Figure 3.Validation of iPSC aggregate sedimentation modelling. A quantity of n=1000 in silico particles was generated at the bottom boundary of the vessel and particles were elevated by the impeller-derived flow velocity field. Simulation-based suspension capabilities are shown for (A) 10, (C) 30, and (E) 50 revolutions per minute. (B, D, F) Gelatine microsphere validation experiments at respective impeller speeds. Microsphere sedimentation (red arrows) is intensified when mixing below 50 RPM.

Process parameter monitoring

Medium conditions were monitored throughout the entire hiPSC suspension culture process for bioreactor experiments. Optical fibre probes were used to measure dissolved oxygen content in a non-invasive fashion. For pH value acquisition, continuous measurements were performed by using a conventional pH dipping probe. An overall decrease of both oxygen (Figure 4A) and pH (Figure 4B) was observed during cultivation. Medium exchange at indicated time points (dotted vertical lines) led to the replenishment of nutrients and dissolved oxygen. Aggregate diameter was qualitatively investigated during medium exchange steps.
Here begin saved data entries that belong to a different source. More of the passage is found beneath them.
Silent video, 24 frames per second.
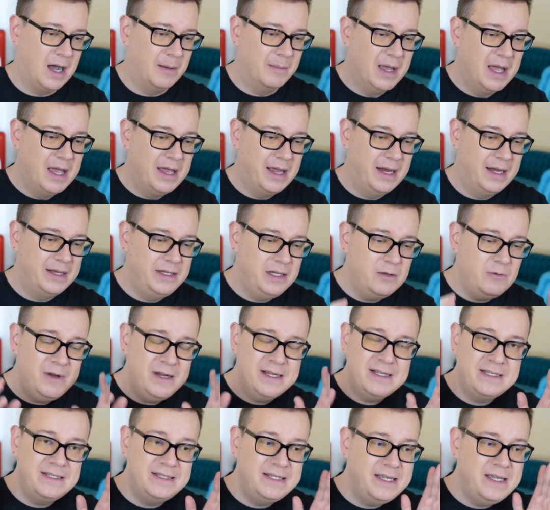up and you
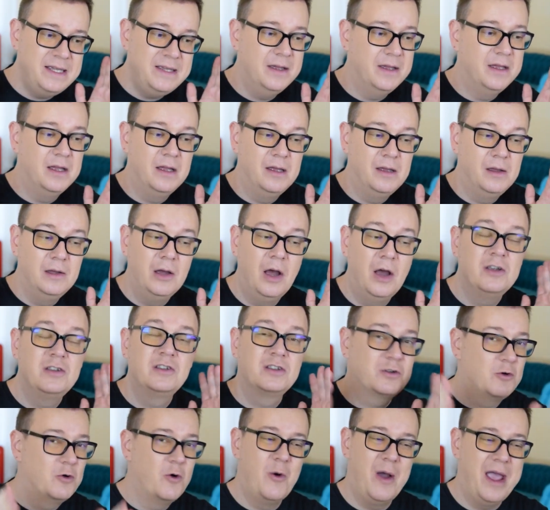will see a
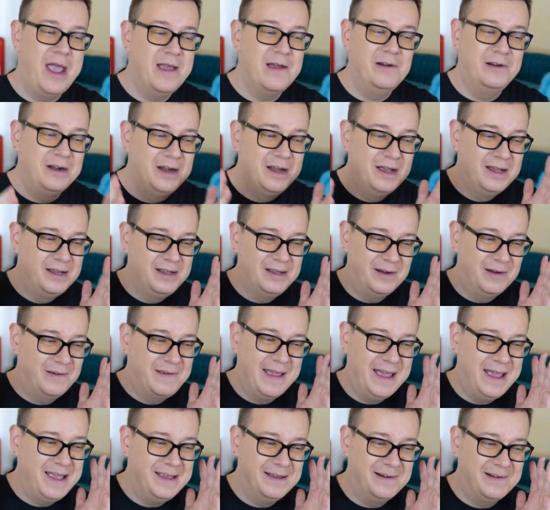square,
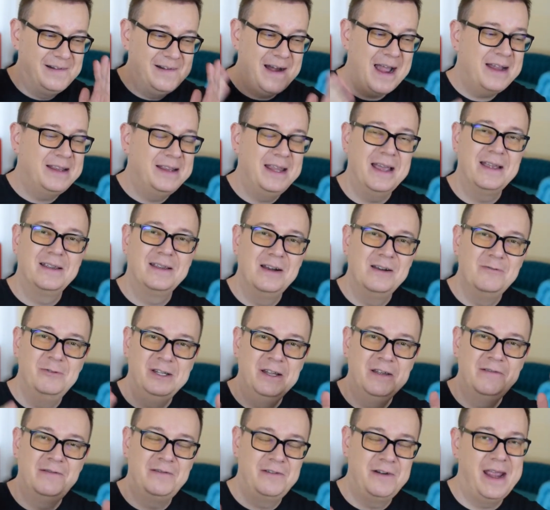okay, a rectangle
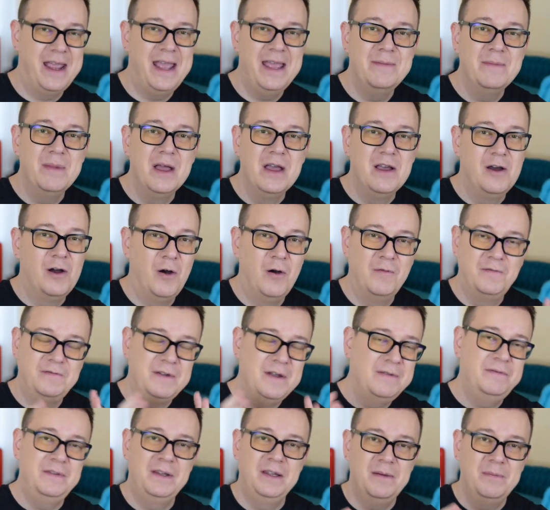with a frame of
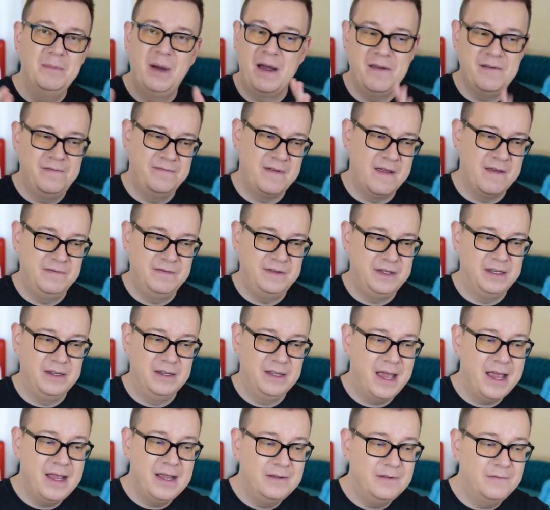50 by
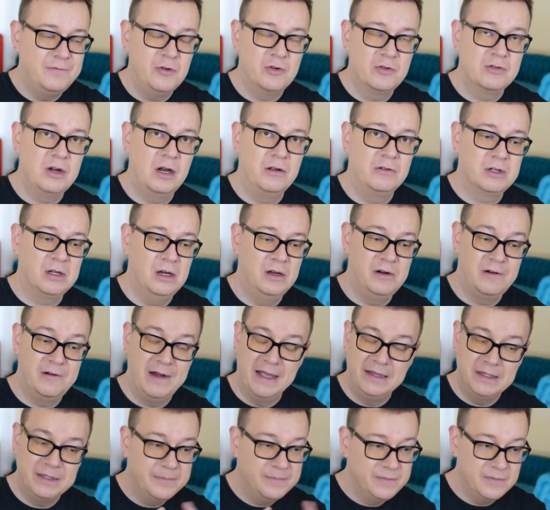50 and the foreground color
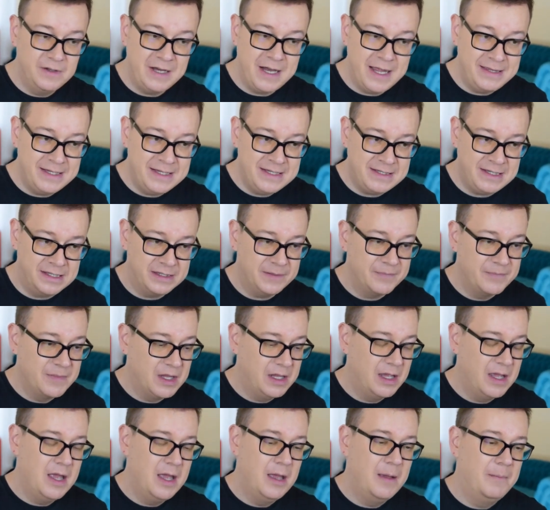red. That is
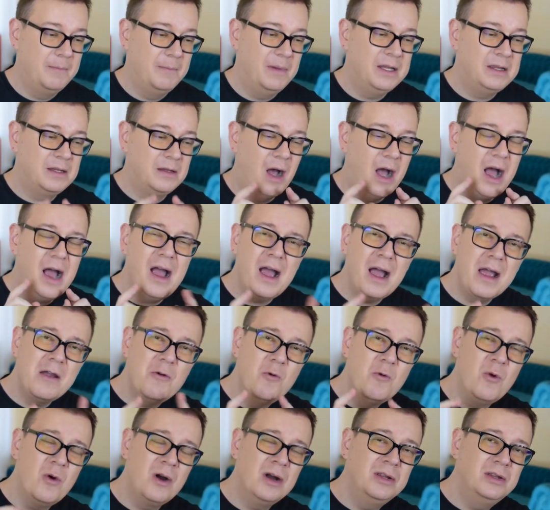it. But I
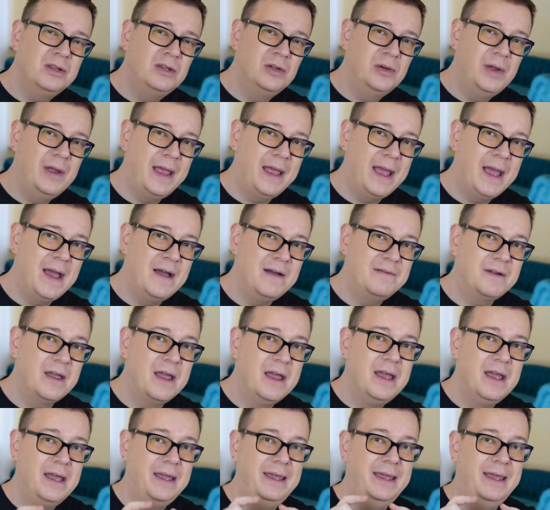want to have
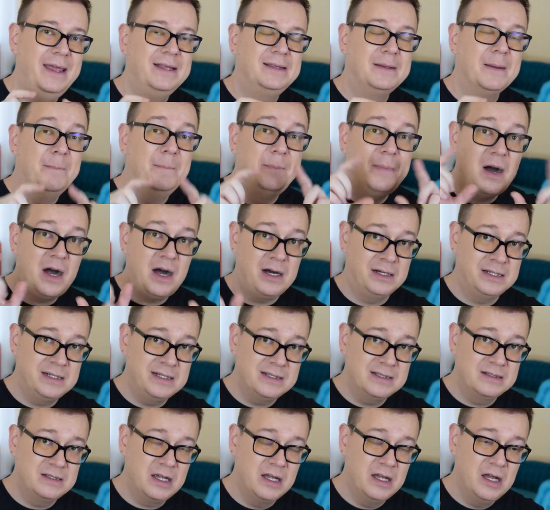it
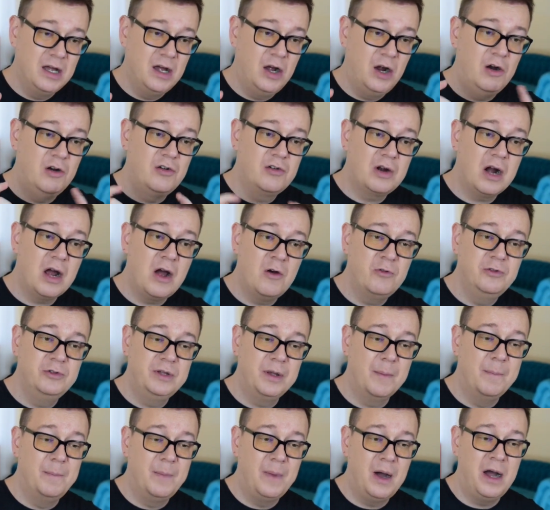masked
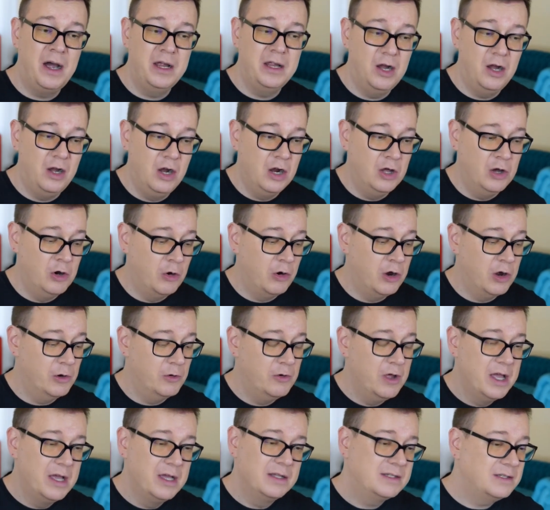around my
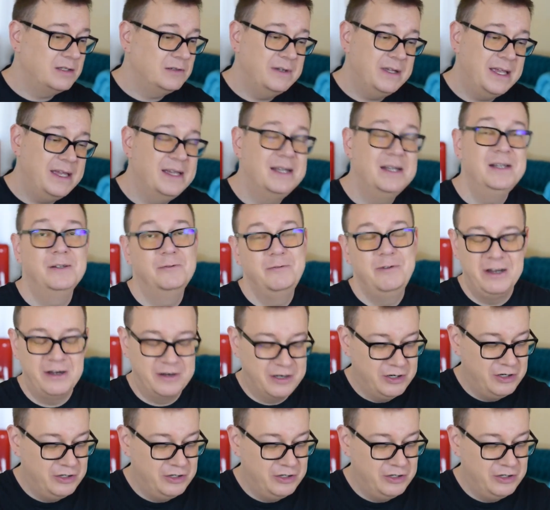logo. So again, we are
Figure 4.Online process monitoring. Visualization of acquired measurements for (A) oxygen and (B) pH levels. Between two medium exchanges (vertical slashed lines), oxygen consumption was observed to increase while pH levels decreased steadily due to growing cell numbers and, consequently, increasing hiPSC aggregate diameters (n=3), microscopic magnification 50 fold.

Suspension culture of hiPSCs

Without any possibility to adhere, hiPSCs are characterized by spontaneous aggregate formation. For the ARiPS cell line, hiPSC aggregates were formed during the first 24 hours in all suspension vessels. After 6 days, the diameter of the hiPSC aggregates from all vessels was similar with a mean of about 260 µm. All aggregates showed a homogenous, spherical morphology with an even contour. In contrast, adherent hiPSCs formed compact colonies with defined borders. The stirred bioreactor’s reaction volume of 200 mL resulted in a yield of up to 4.4×107 hiPSCs within 6 days (Figure 5A). For a comparison, 7 6-well plates of adherently cultured hiPSCs were required to obtain the same amount (cell yield of 1×105 hiPSCs cm-2). A single Petri dish and Erlenmeyer flask culture facilitated a yield of 5.8×106 cells and 1.48×107 hiPSCs, respectively.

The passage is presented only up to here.